One tradition is a favorite early Biblical verse (from the 2nd Letter to the Corinthians, verse 6 of chapter 3): God "... made us able ministers of the new testament; not of the letter, but of the spirit: for the letter killeth, but the spirit giveth life." As such, the Friends have never been big on laws or the nearly endless prohibitions of the old testament. They instead look to the Light for guidance.
Another favorite verse is taken from the book of John, verse 9 of chapter 1: "That was the true Light, which lighteth every man [person] that cometh into the world." This idea that all people are endowed by the Light helps explain the Quaker belief in equality for women. It also explains why the Quakers were often the leaders of the anti-slavery movement, and also their role in efforts for friendly relations with Native Americans, Jews, Muslims, and other non-Christians. And it explains why gays and lesbians often find a home in Quaker congregations.

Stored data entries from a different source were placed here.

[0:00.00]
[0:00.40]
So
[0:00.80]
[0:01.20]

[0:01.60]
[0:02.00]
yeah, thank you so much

Yet a third verse is from the Letter to the Galatians, verse 28 of chapter 3: "There is no longer Jew or Greek, there is no longer slave or free, there is no longer male and female; for all of you are one in Christ Jesus." If a congregation calls for gender-blindness just as it calls for color-blindness, how can that congregation then discriminate when two men or two women come to get married?

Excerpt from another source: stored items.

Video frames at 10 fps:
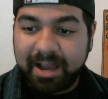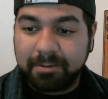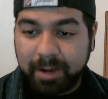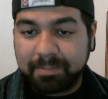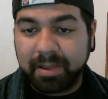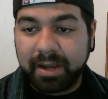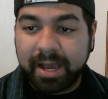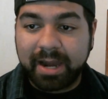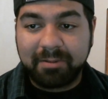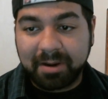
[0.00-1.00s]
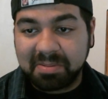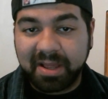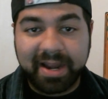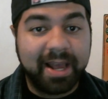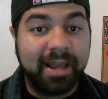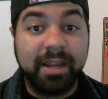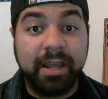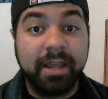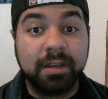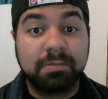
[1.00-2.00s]
want to play that, I want to play that.
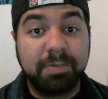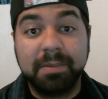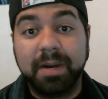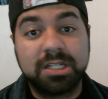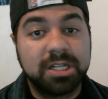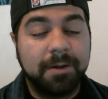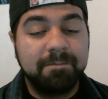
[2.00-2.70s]
It's pretty much,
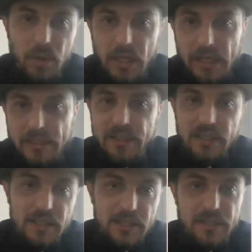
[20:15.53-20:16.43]
are like,
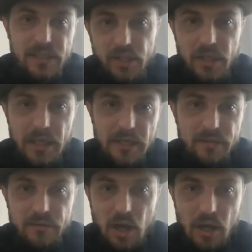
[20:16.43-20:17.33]
see, this
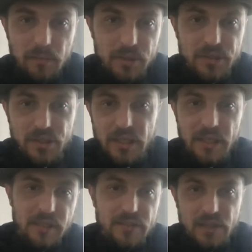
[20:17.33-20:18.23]
internet commerce thing,
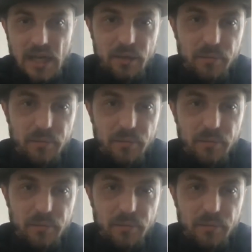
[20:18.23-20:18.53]
it's not a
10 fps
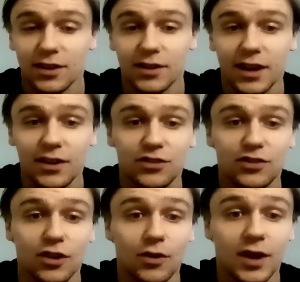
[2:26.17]
Okay,
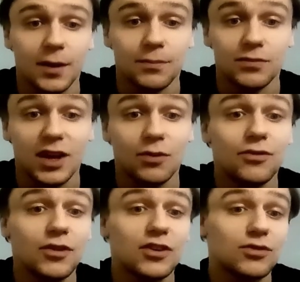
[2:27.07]
so now
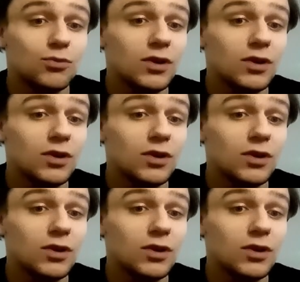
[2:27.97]
with this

A Quaker marriage is a wonderful thing. In most other churches, the couple approaches the priest for initial consultation and counseling. Having no priesthood, the Friends instead hold a silent meeting (a "meeting for worship at which business is conducted") and are led by the Light in the appointing of a committee to meet with the couple. After a process of consulting and counseling, the committee and couple ask the full congregation (at another silent business meeting) for approval to get married. When approved, the full congregation, again led by the Light, appoints an arrangements committee to work with the couple on preparations for the marriage ceremony.

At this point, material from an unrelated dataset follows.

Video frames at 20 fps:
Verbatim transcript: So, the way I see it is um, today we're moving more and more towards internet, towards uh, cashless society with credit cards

Another silent meeting (this time "a meeting for worship for the celebration of marriage") is then held by the congregation. Worship meetings usually have a designated clerk, as with business or committee meetings. That person usually has one job: by turning to his or her neighbor and shaking their hand, they signify the close of the meeting. At a meeting for worship for the celebration of marriage, the designated clerk will also sometimes make a few comments at the start to explain things to non-Quakers in attendance, and perhaps name the couple being married. The wonder and magic of the Light moving through all present and the Spirit-led messages coming, from time to time, from the lips of seasoned Friends and visitors alike, which occurs at such a meeting, is a miracle that must be witnessed and experienced to be understood. A common tradition is to also have a sheet of paper – sometimes quite large with nice calligraphy – attesting to the marriage which is then signed by everyone present after the close of the meeting. For the marriage is official for Friends because of it having been carried out before the witness of the Light and those assembled, not because of any governmental regulation, and the signed paper is therefore the official marriage certificate for the couple, in the eyes of the Society of Friends. If a couple then seeks governmental licensing of their union, that can be accommodated, but it is secondary and voluntary.